The identification of strengths and weaknesses of EU Broadband and the suggestion of ways that the EU approach can be adapted outside the member states was among the major topics discussed at the Regional Conference on Broadband Infrastructure Investment.

The Conference was organised by the European Bank for Reconstruction and Development, it took place in Athens on 20 and 21 October 2016 and Dr Leonidas Kanellos attended as a panelist.

The session on lessons learned, challenges and solutions had the objective to provide several cases where EU broadband targets and assistance is being implemented, identify strengths and weaknesses in the EU approach and suggest ways that the approach can be adapted outside the EU member states.

The presentations on Greece, Ireland and Croatia stated the progress made towards the EU broadband targets in each country and the key enablers in terms of policy and regulatory instruments for obtaining it, such as public funding, public-private partnerships, multi-operator investment agreements, state intervention in supply and demand side and so on.

Dr Kanellos, former national and European regulator, briefly commented on the NGA investment conditions in Greece, Ireland and Croatia by reference to some basic broadband market penetration indicators, as reflected in the 2015 EU Digital Agenda scoreboard.

He concluded that the three countries have almost similar scores in fixed broadband coverage while Ireland leads in NGA coverage and mobile broadband penetration as compared with Croatia and Greece (that leads in LTE coverage) and in the share of high speed connections higher than 30Mbps.

He concluded that in all three countries, operator investments still occur, despite the economic conditions, under the targeted regulatory intervention by the NRAs (EETT, Comreg and HAKOM) that has resulted into positive steps towards implementing national broadband plans. However, he considers there is still a long way to go to achieve the connectivity targets of the European Digital Agenda.

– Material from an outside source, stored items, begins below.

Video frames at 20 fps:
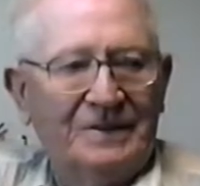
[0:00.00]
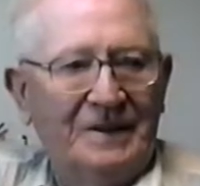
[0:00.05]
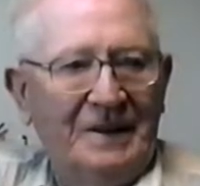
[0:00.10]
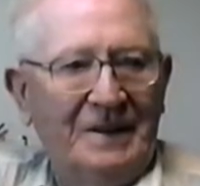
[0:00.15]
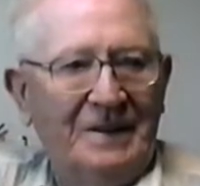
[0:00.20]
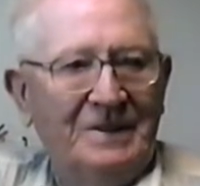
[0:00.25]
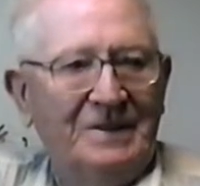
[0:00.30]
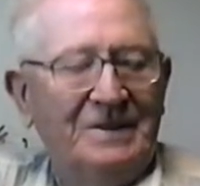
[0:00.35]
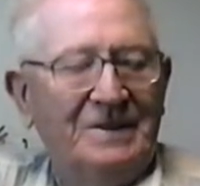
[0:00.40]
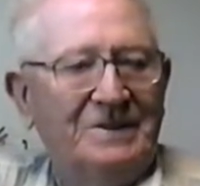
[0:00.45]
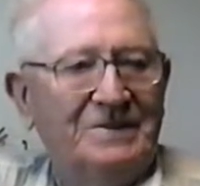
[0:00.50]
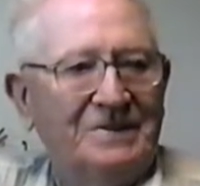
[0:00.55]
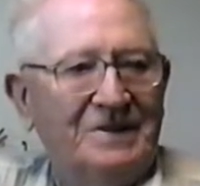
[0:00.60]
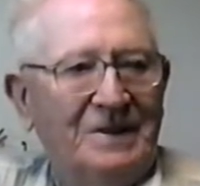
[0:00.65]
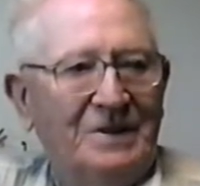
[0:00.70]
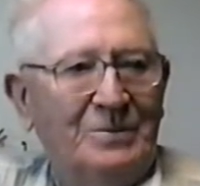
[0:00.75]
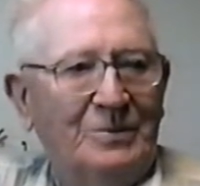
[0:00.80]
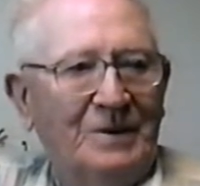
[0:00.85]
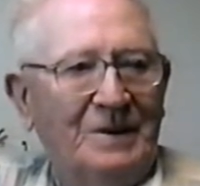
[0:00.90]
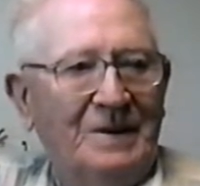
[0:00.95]
at it
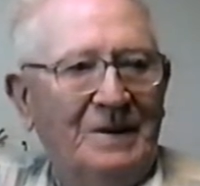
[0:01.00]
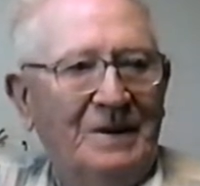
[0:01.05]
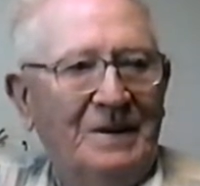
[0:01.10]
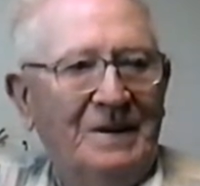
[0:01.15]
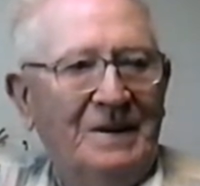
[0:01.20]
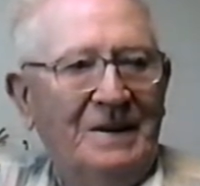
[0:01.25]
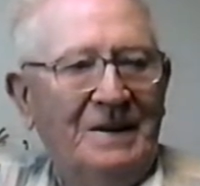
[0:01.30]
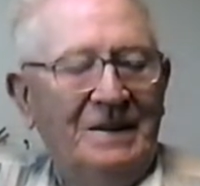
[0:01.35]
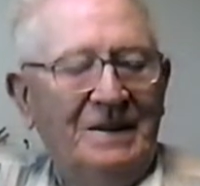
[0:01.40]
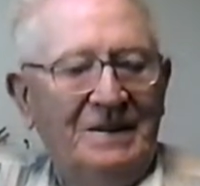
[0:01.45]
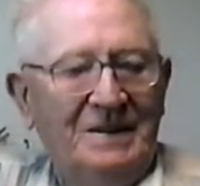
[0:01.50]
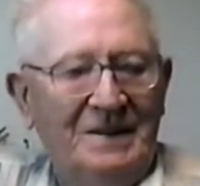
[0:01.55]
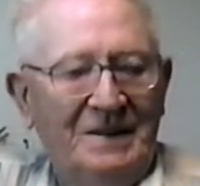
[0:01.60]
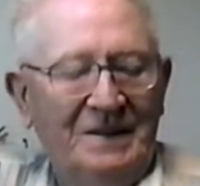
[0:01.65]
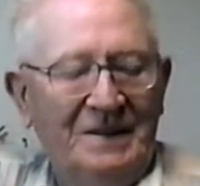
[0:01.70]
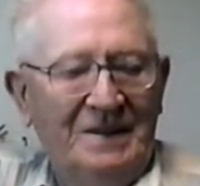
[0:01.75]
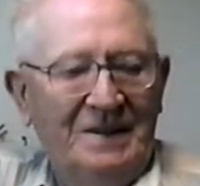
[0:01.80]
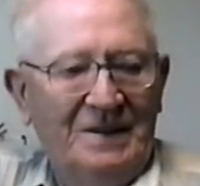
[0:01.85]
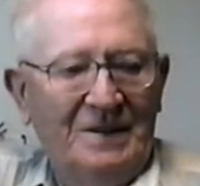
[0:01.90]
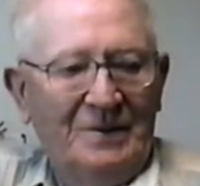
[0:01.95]
anyway.
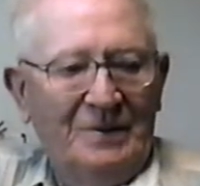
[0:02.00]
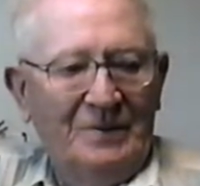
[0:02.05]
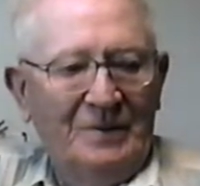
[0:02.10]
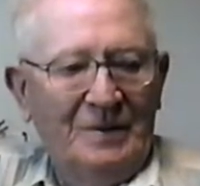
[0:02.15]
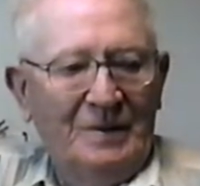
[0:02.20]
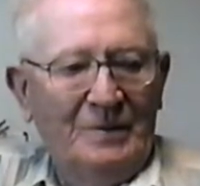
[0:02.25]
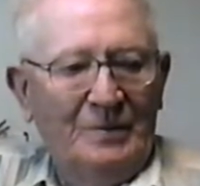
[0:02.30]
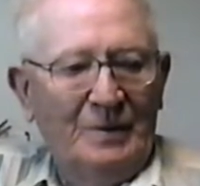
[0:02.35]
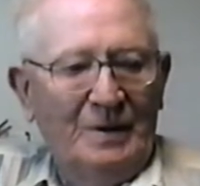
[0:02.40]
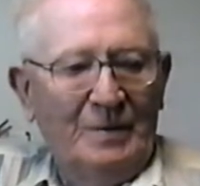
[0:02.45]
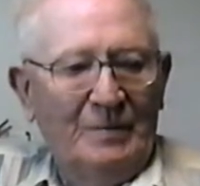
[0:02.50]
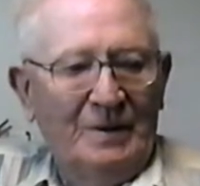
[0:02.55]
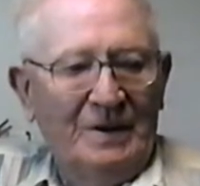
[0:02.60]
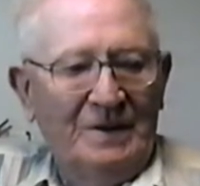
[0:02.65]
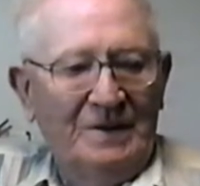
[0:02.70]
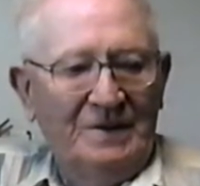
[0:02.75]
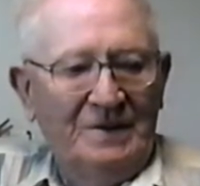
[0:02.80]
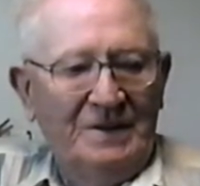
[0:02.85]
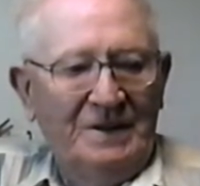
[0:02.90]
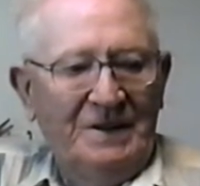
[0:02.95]
And then we
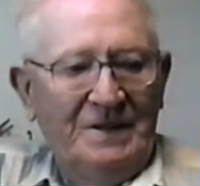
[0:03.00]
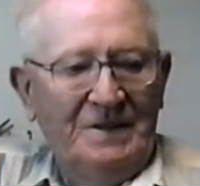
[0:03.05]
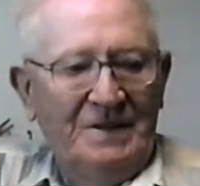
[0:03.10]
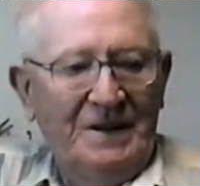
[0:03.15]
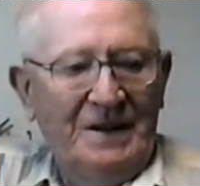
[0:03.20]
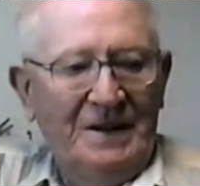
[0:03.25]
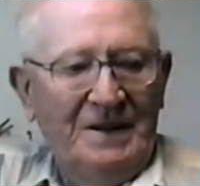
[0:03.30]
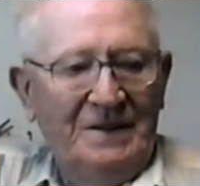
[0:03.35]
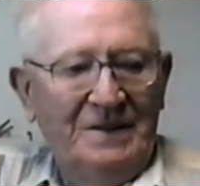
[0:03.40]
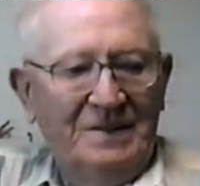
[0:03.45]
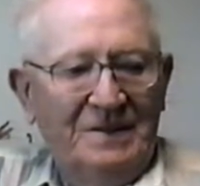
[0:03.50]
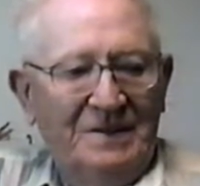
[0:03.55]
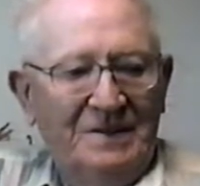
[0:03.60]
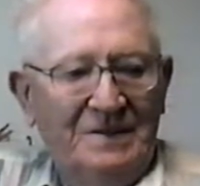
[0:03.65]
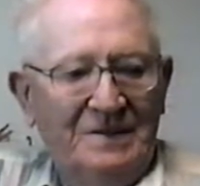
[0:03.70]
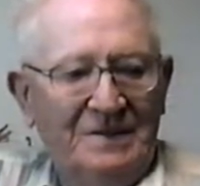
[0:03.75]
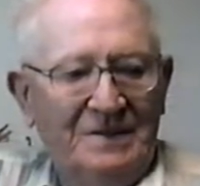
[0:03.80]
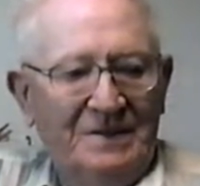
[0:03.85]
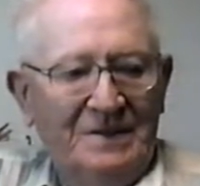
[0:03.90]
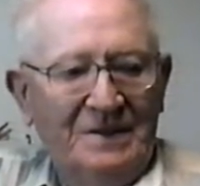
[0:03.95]
went D-Day.
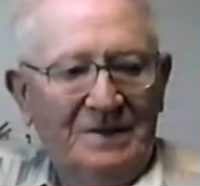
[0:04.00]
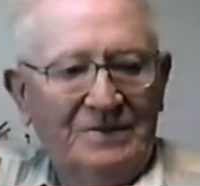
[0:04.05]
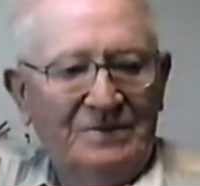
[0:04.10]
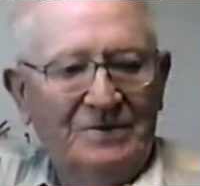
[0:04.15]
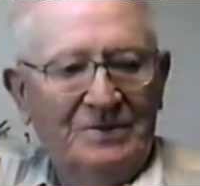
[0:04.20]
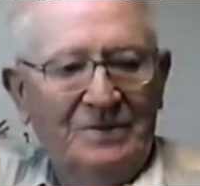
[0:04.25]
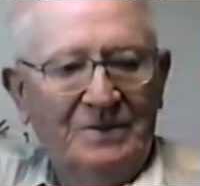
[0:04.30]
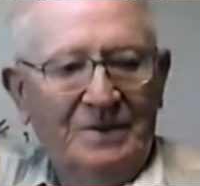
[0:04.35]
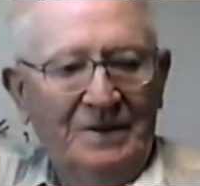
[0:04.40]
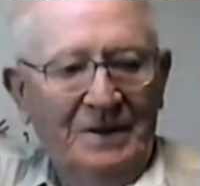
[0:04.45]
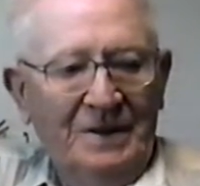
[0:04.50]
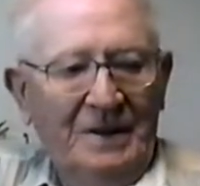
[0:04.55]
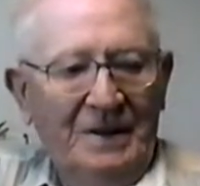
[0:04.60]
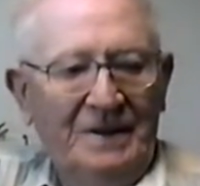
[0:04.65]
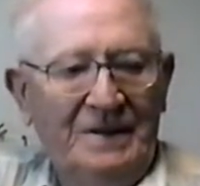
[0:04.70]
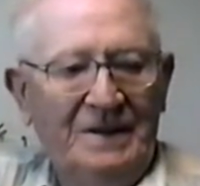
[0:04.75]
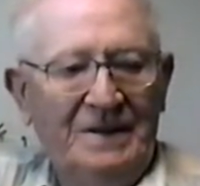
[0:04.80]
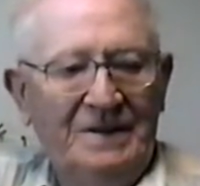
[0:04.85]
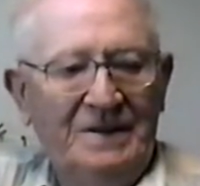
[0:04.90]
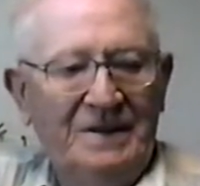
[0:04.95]
After
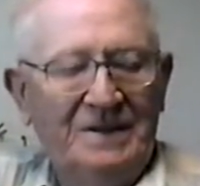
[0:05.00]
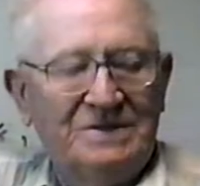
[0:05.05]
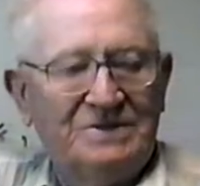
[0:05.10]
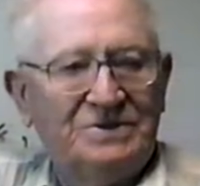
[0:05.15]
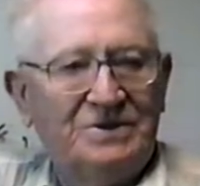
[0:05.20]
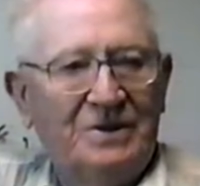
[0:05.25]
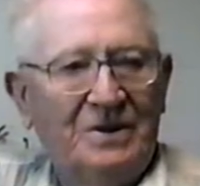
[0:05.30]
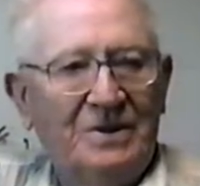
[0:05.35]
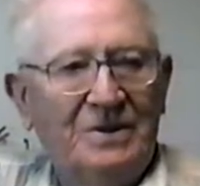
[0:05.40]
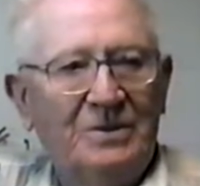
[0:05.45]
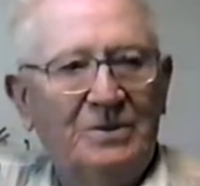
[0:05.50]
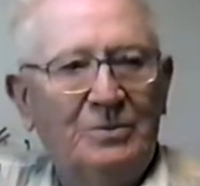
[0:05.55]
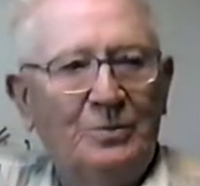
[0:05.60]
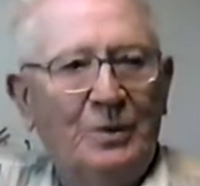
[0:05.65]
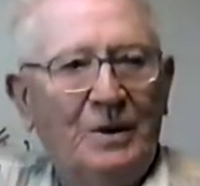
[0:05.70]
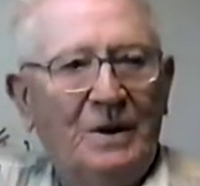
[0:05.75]
D-Day started,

To this end, flexible public-private partnership schemes are necessary for network coverage, especially in non-commercially attractive rural areas. New EU and other funding possibilities by incumbent and alternative operators in NGA network upgrade (FFTH, VDSL vectoring, GFast etc) have to be activated so as to support the connected society services (high definition TV, connected devices, cars, IOT etc) towards a citizen-centric all-IP world.